We’ve completed milestone two and continued progress past it as we work to build tools for supporting developer ecosystems! - Links below
We’ve renamed the project to peer from devnode. We’ve spoken to a long list of developer tooling ecosystems and learned they need help supporting developers. The impact of high-quality support results in growth in usage and retention and it’s driving ecosystem success and revenue. We’ve also clarified our focus and like to summarise it as follows:
Intercom meets Stackoverflow, built on open protocols and as open-source software.
app functionality: The demo highlights the progress made and peer as an alpha version of what we’re trying to build. It shows the following functionality:
Onboarding: Enabled user authentication with Ethereum wallet and IDX for identity
Add Question: Implemented question flow with technology tags
Question Page: Developed page to show questions and answers
Add Answer: Added input and submission for answers
Discovery: Created a homepage for developers to discover, search, and filter questions
Groups: Developed functionality to create micro-communities and control question visibility
Group Page: Created a page for DAO members to view their members’ questions and answers
Discord read and write Bot: Implemented a bot to post relevant questions to Discord channels
Answer Vote: Enabled users to vote on answers
Dev Page: Developed a profile page for developers with various details and contribution data
Reputation System: Displayed DAO and technology tags along with scores based on responses/votes
We also continued building and have added the following:
the ability for users to connect and upload their GitHub repos into the Radicle network.
optimised the experience to make it extendable for community builders to aggregate conversations across interfaces.
conducted extensive market research and grown an in-depth understanding of the problems of those building developer ecosystems.

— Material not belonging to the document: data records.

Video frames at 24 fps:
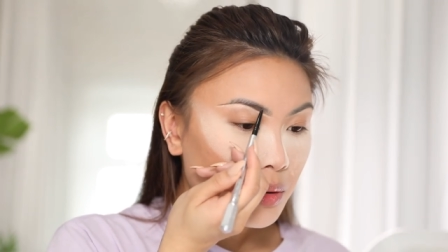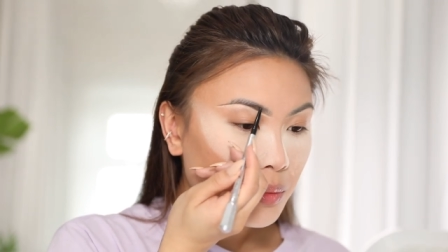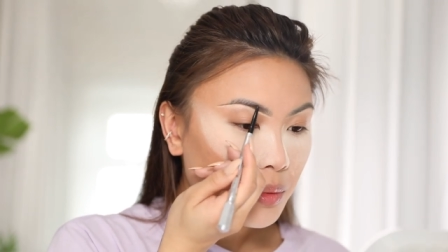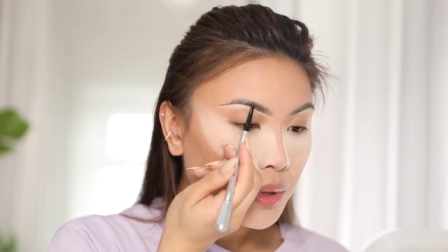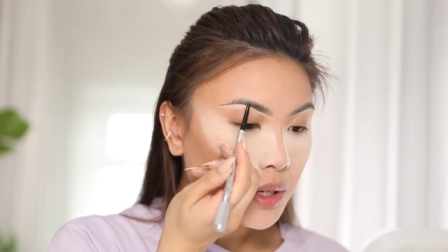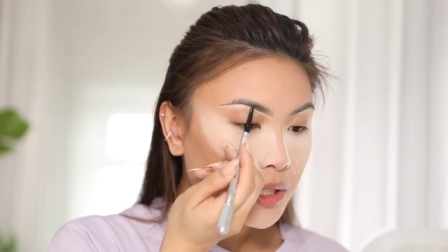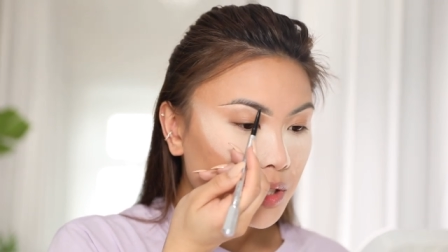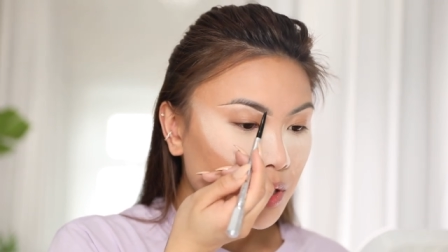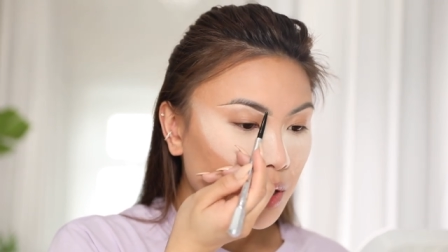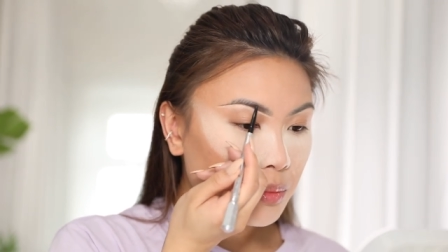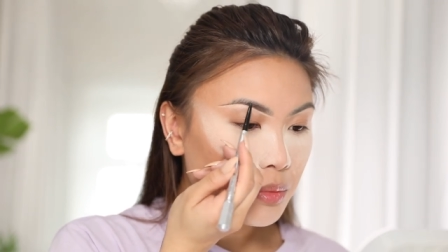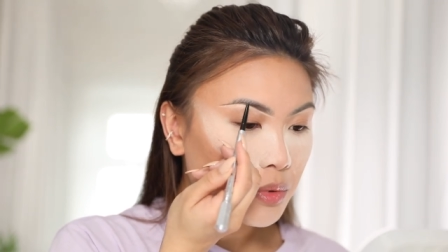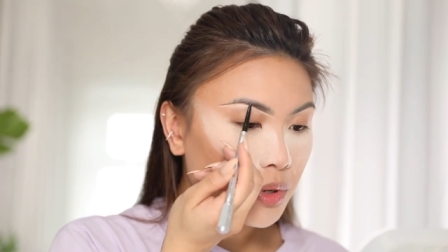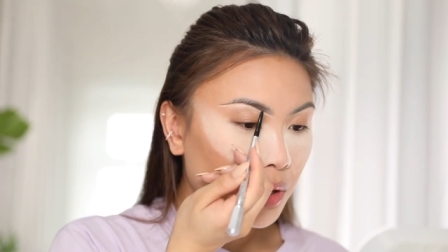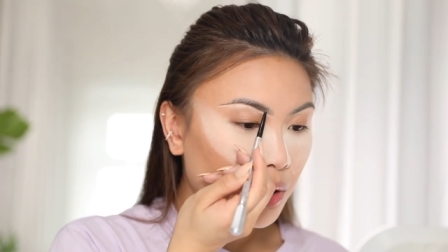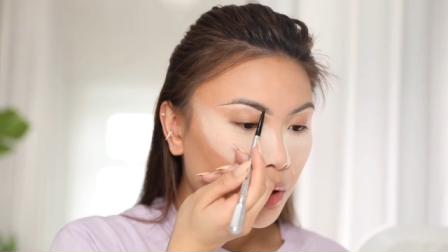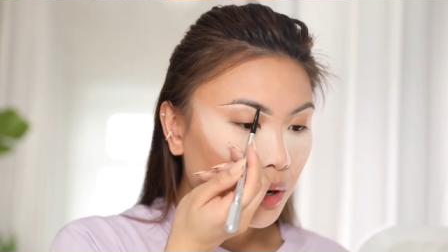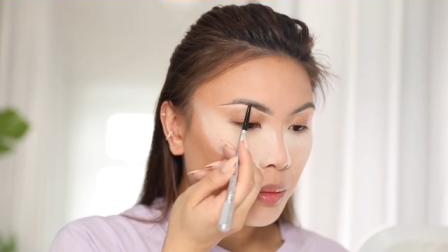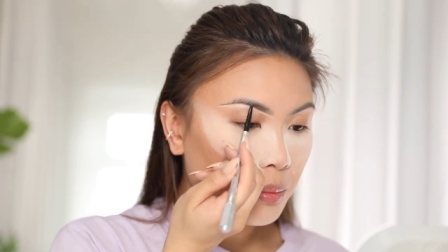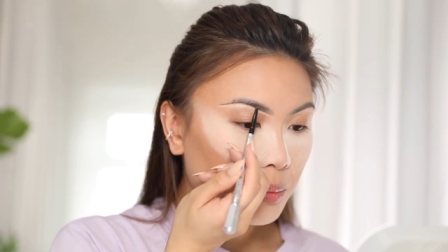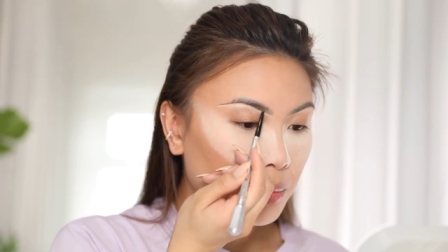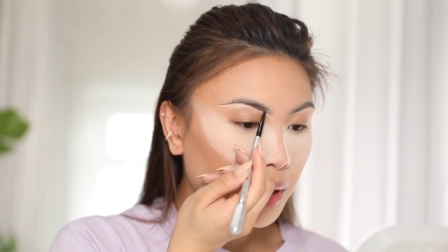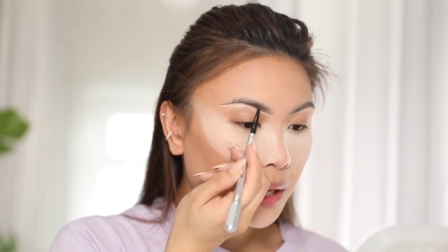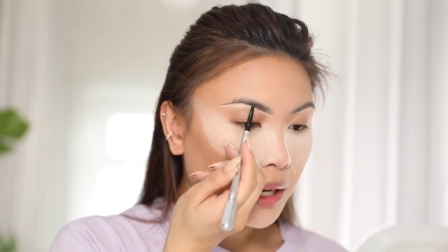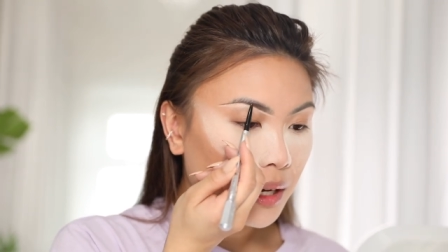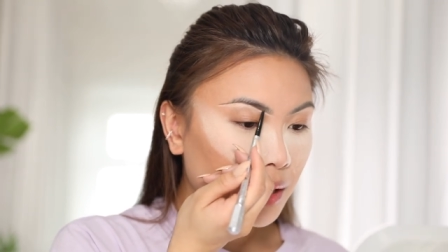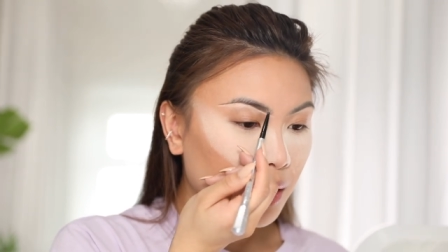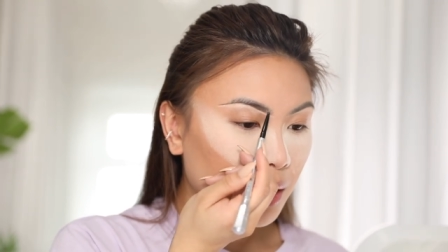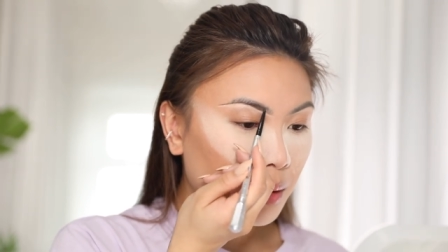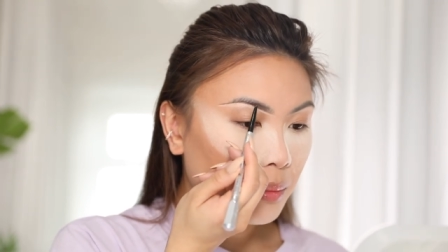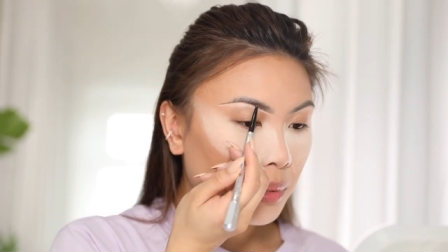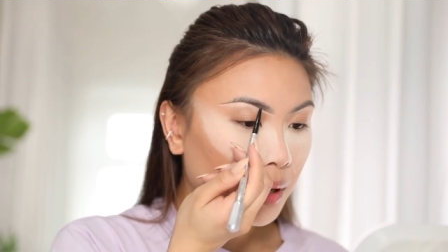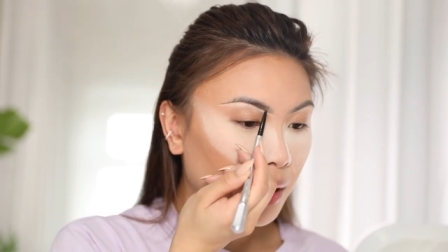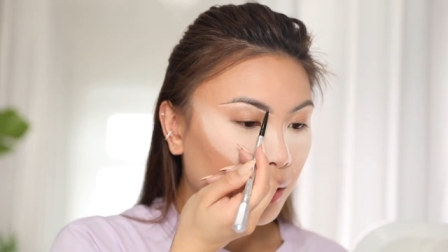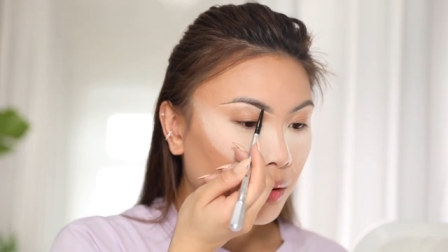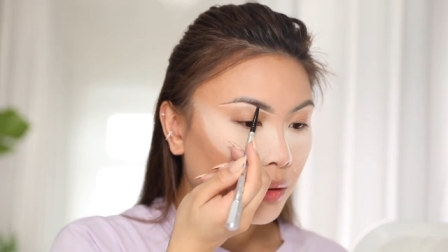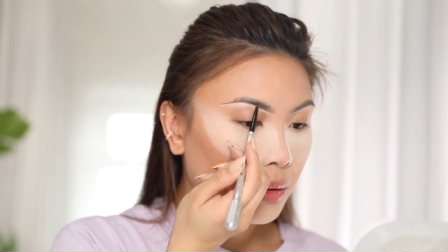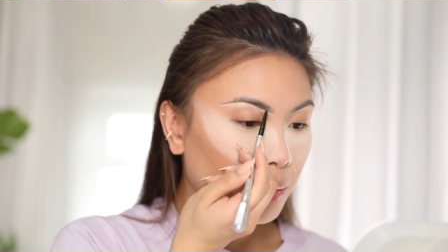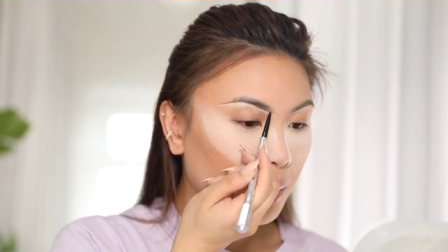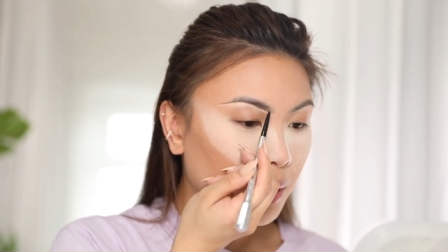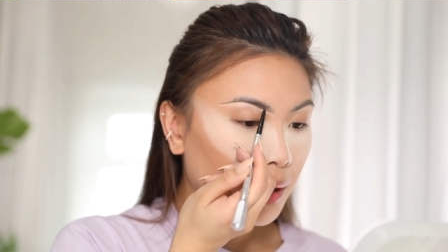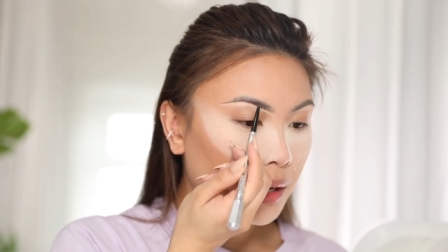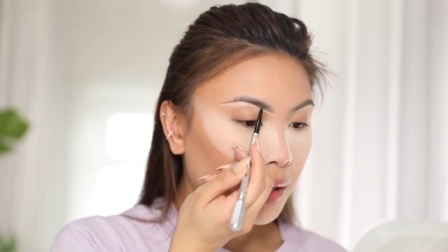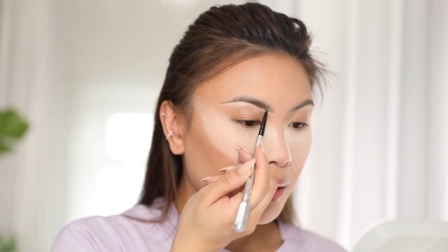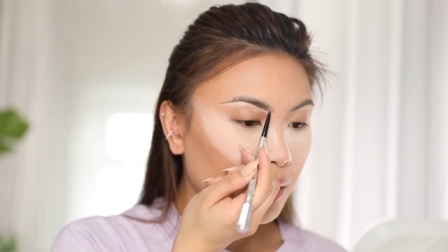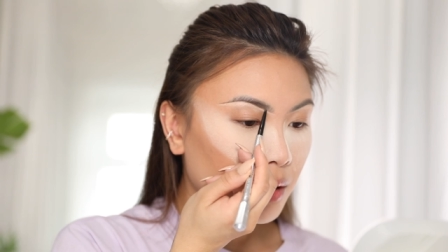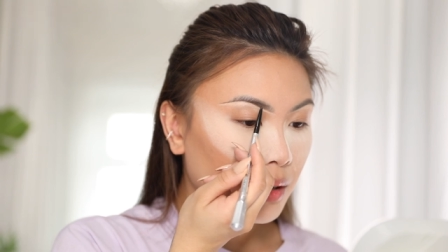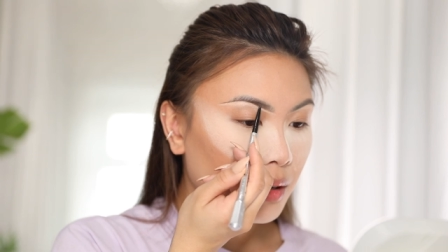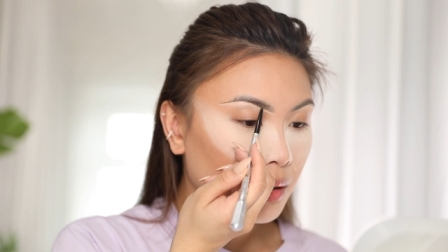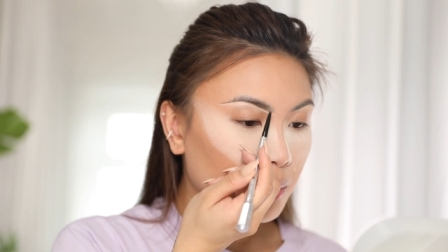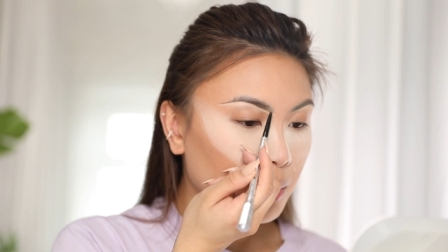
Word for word: which I'm not complaining, by the way.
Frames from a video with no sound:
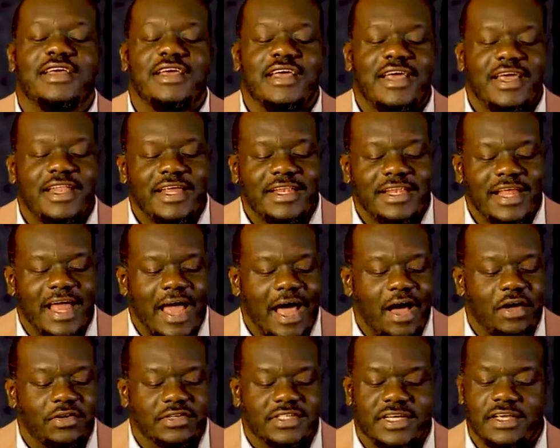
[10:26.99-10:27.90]
And then
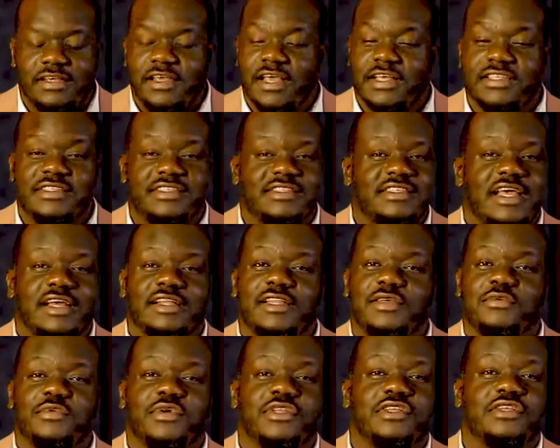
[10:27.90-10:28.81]
I'll tell you
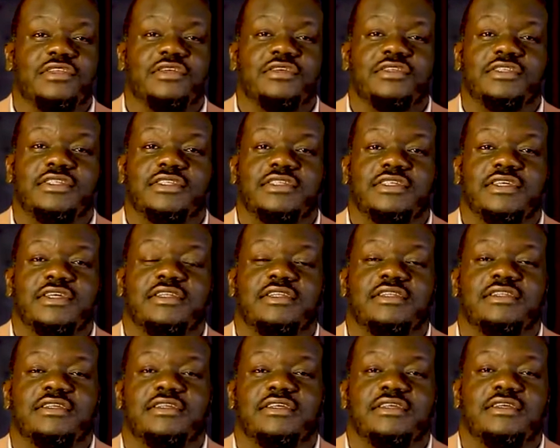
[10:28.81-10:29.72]
exactly what the Lord said.
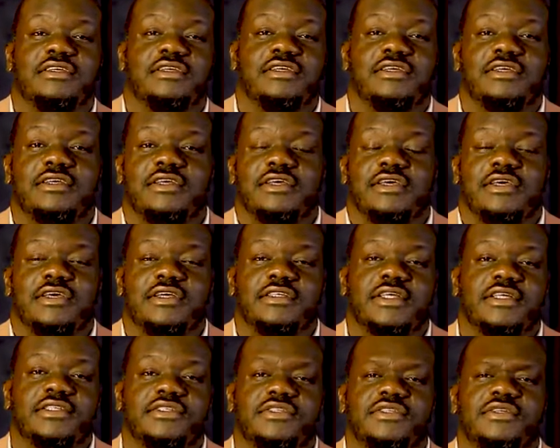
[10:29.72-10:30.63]
He
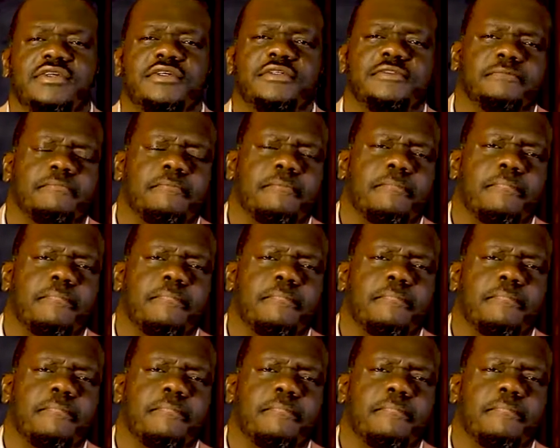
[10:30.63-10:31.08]
said, son,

We’re excited to continue building this out. We’ve learned a great deal about both the market and the open protocol stack as we’ve built, and we believe we can build something that solves a significant market need. We’re also excited that we can drive users to the radicle network with existing features, but also with a few we’ve been exploring as next steps. We hope to explore and update on this in the coming weeks, but we would love to hear the community’s feedback and thoughts on this alpha before we plough ahead.
I’d also like to note that users can connect their Radicle repos directly onto their profile page. This is a really nice integration that should help surface peoples’ expertise on various topics by connecting repos they’ve contributed to.